Instructions for the task:
Output each record exactly as given. Leave out every picture.

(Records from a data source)
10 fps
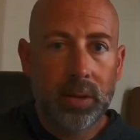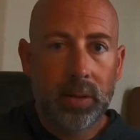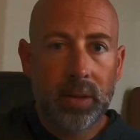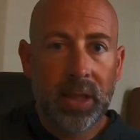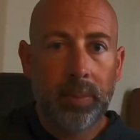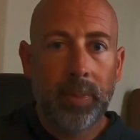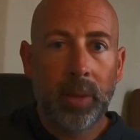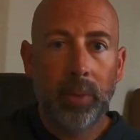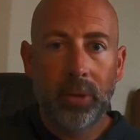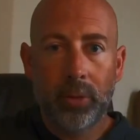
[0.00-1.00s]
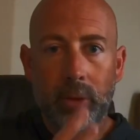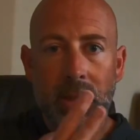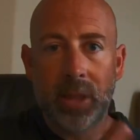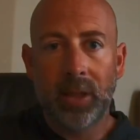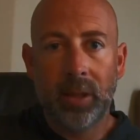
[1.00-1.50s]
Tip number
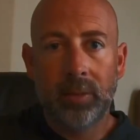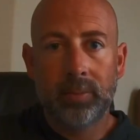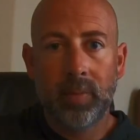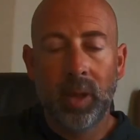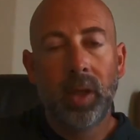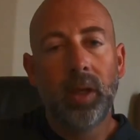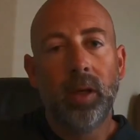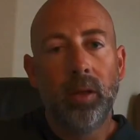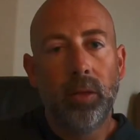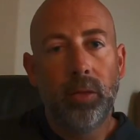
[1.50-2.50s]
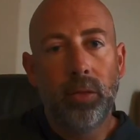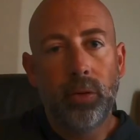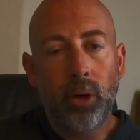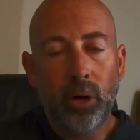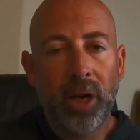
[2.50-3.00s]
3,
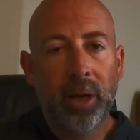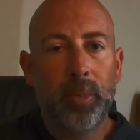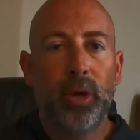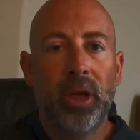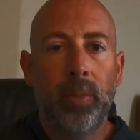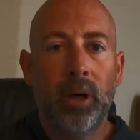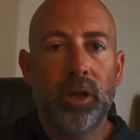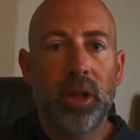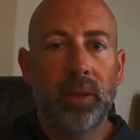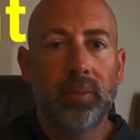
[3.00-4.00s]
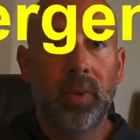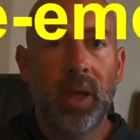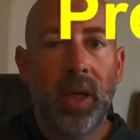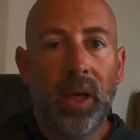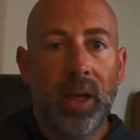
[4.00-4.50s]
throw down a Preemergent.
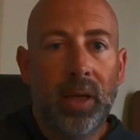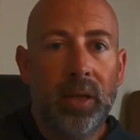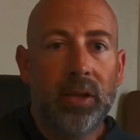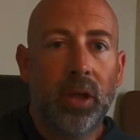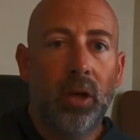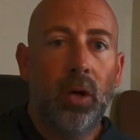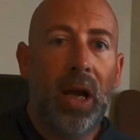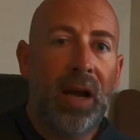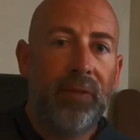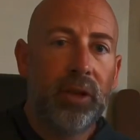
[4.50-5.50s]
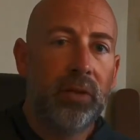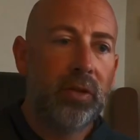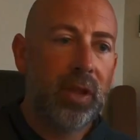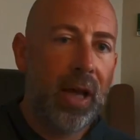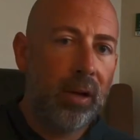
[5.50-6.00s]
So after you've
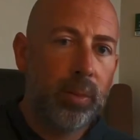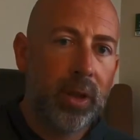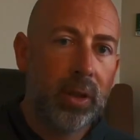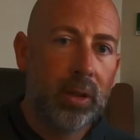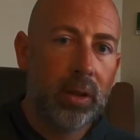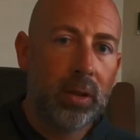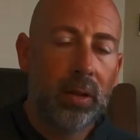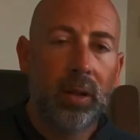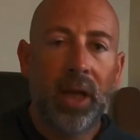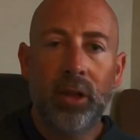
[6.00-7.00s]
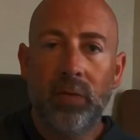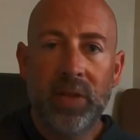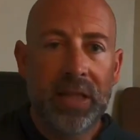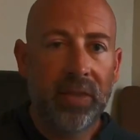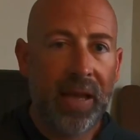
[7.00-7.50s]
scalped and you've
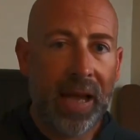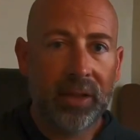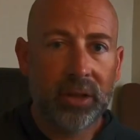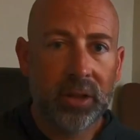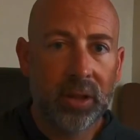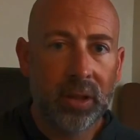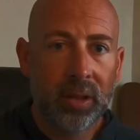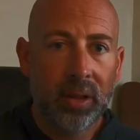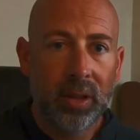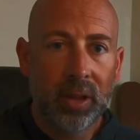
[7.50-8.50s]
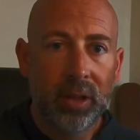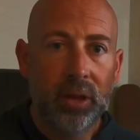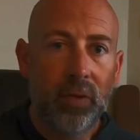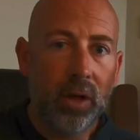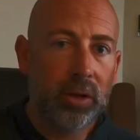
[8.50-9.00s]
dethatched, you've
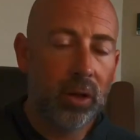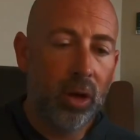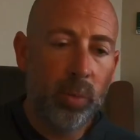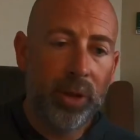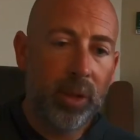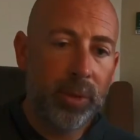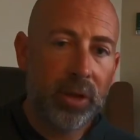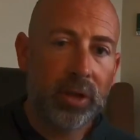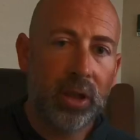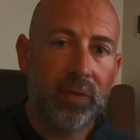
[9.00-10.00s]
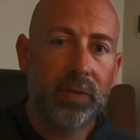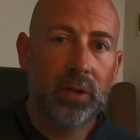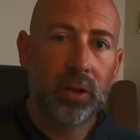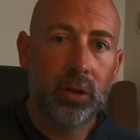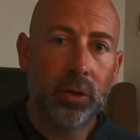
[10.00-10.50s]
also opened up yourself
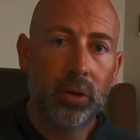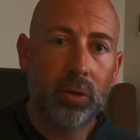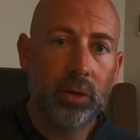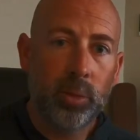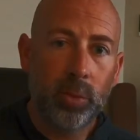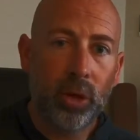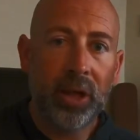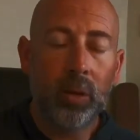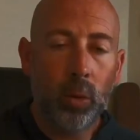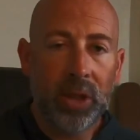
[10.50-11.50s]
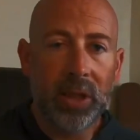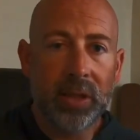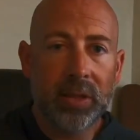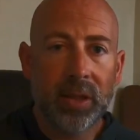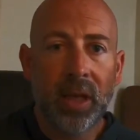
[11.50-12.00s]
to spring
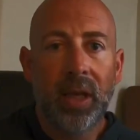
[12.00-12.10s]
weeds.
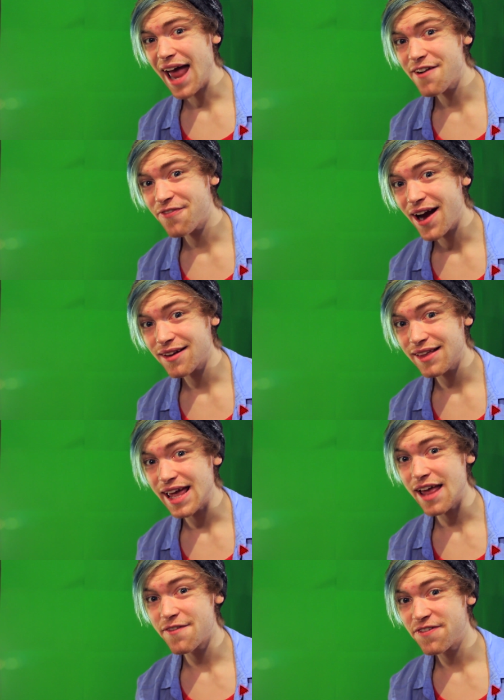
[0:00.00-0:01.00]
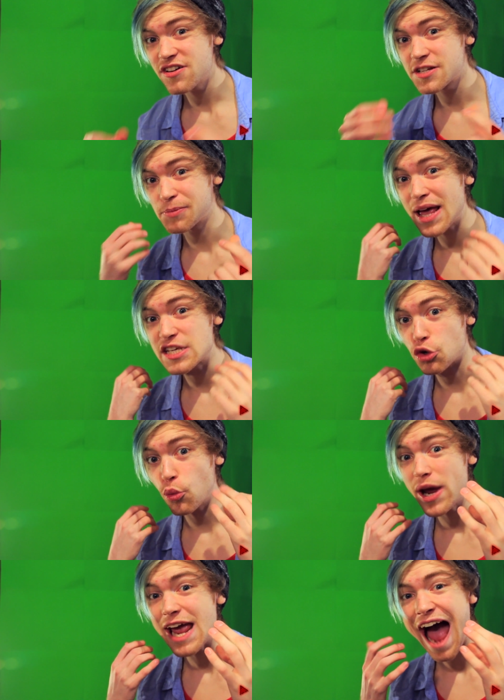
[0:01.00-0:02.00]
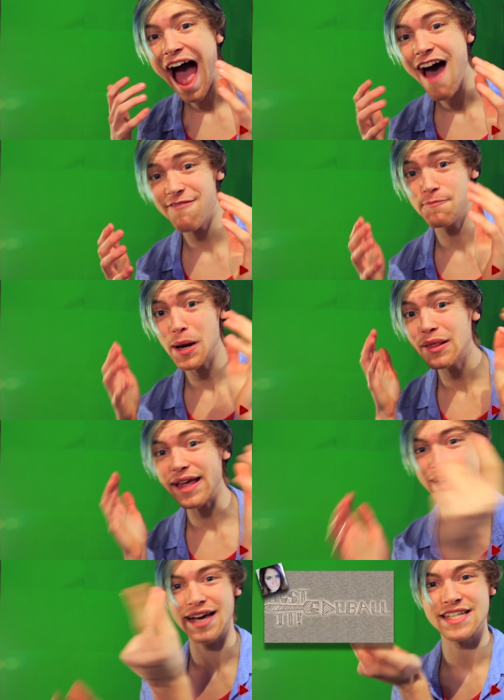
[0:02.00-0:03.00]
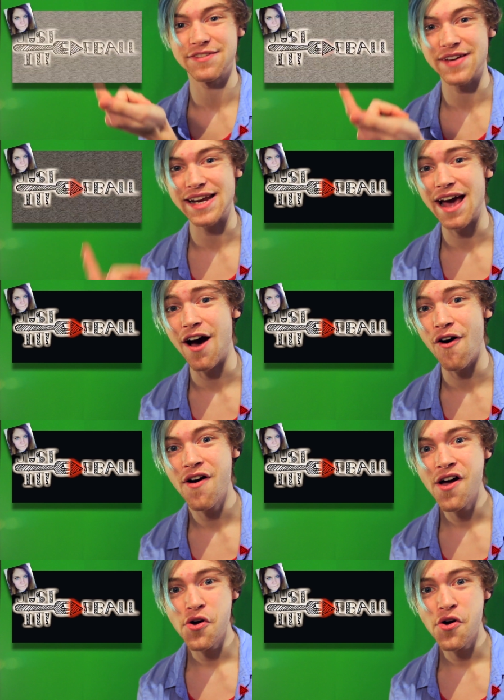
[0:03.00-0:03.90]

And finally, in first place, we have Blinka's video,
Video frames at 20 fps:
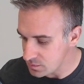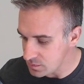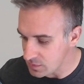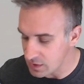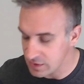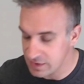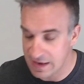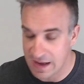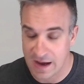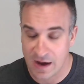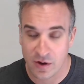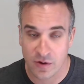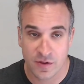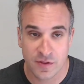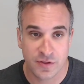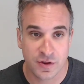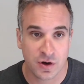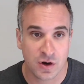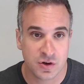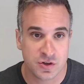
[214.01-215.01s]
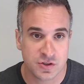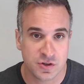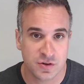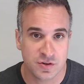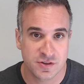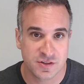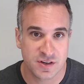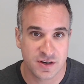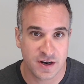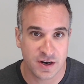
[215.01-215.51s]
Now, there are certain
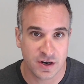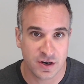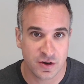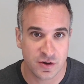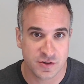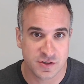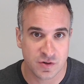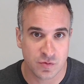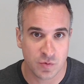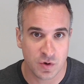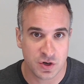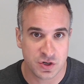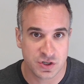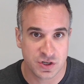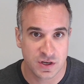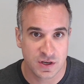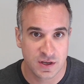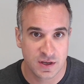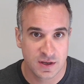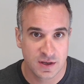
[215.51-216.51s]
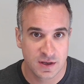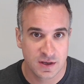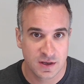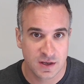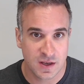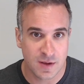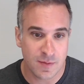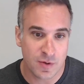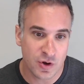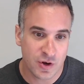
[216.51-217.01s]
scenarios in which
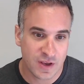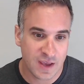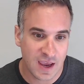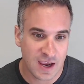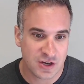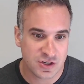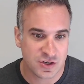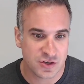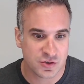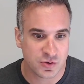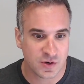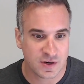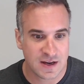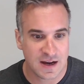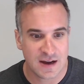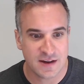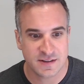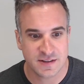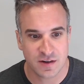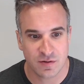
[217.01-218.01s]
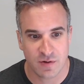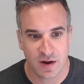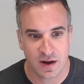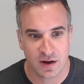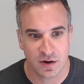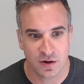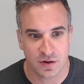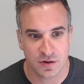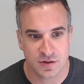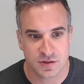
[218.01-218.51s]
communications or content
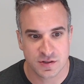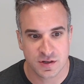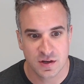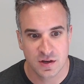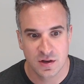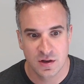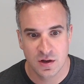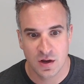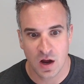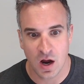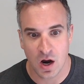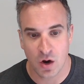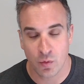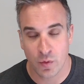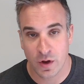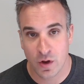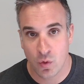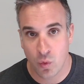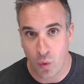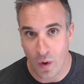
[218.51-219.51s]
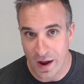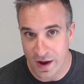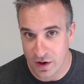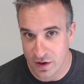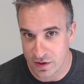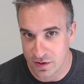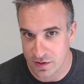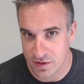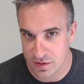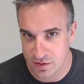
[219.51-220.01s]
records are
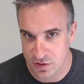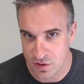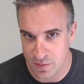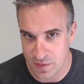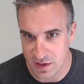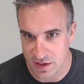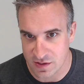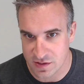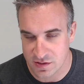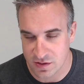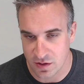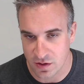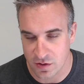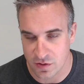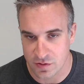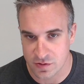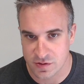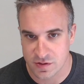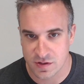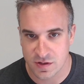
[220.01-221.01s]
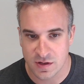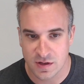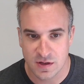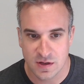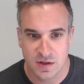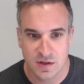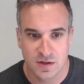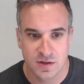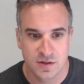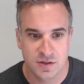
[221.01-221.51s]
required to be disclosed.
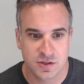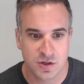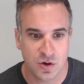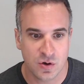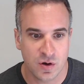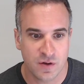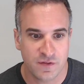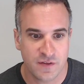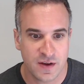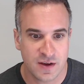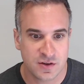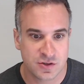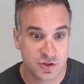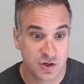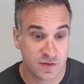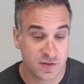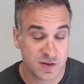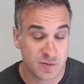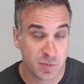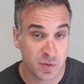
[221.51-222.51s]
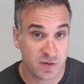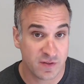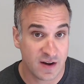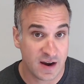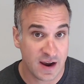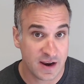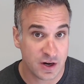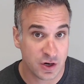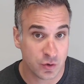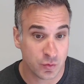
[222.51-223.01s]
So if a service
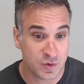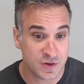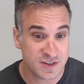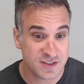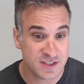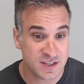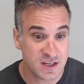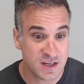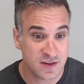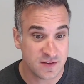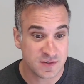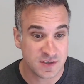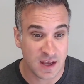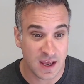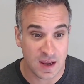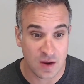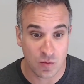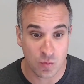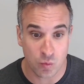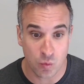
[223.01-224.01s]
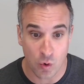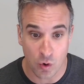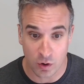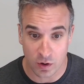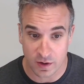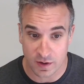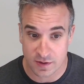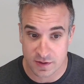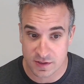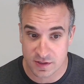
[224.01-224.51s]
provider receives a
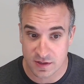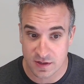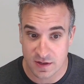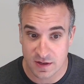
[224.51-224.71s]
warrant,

Output for this task:
10 fps
[0.00-1.00s]
[1.00-1.50s]
Tip number
[1.50-2.50s]
[2.50-3.00s]
3,
[3.00-4.00s]
[4.00-4.50s]
throw down a Preemergent.
[4.50-5.50s]
[5.50-6.00s]
So after you've
[6.00-7.00s]
[7.00-7.50s]
scalped and you've
[7.50-8.50s]
[8.50-9.00s]
dethatched, you've
[9.00-10.00s]
[10.00-10.50s]
also opened up yourself
[10.50-11.50s]
[11.50-12.00s]
to spring
[12.00-12.10s]
weeds.
[0:00.00-0:01.00]
[0:01.00-0:02.00]
[0:02.00-0:03.00]
[0:03.00-0:03.90]

And finally, in first place, we have Blinka's video,
Video frames at 20 fps:
[214.01-215.01s]
[215.01-215.51s]
Now, there are certain
[215.51-216.51s]
[216.51-217.01s]
scenarios in which
[217.01-218.01s]
[218.01-218.51s]
communications or content
[218.51-219.51s]
[219.51-220.01s]
records are
[220.01-221.01s]
[221.01-221.51s]
required to be disclosed.
[221.51-222.51s]
[222.51-223.01s]
So if a service
[223.01-224.01s]
[224.01-224.51s]
provider receives a
[224.51-224.71s]
warrant,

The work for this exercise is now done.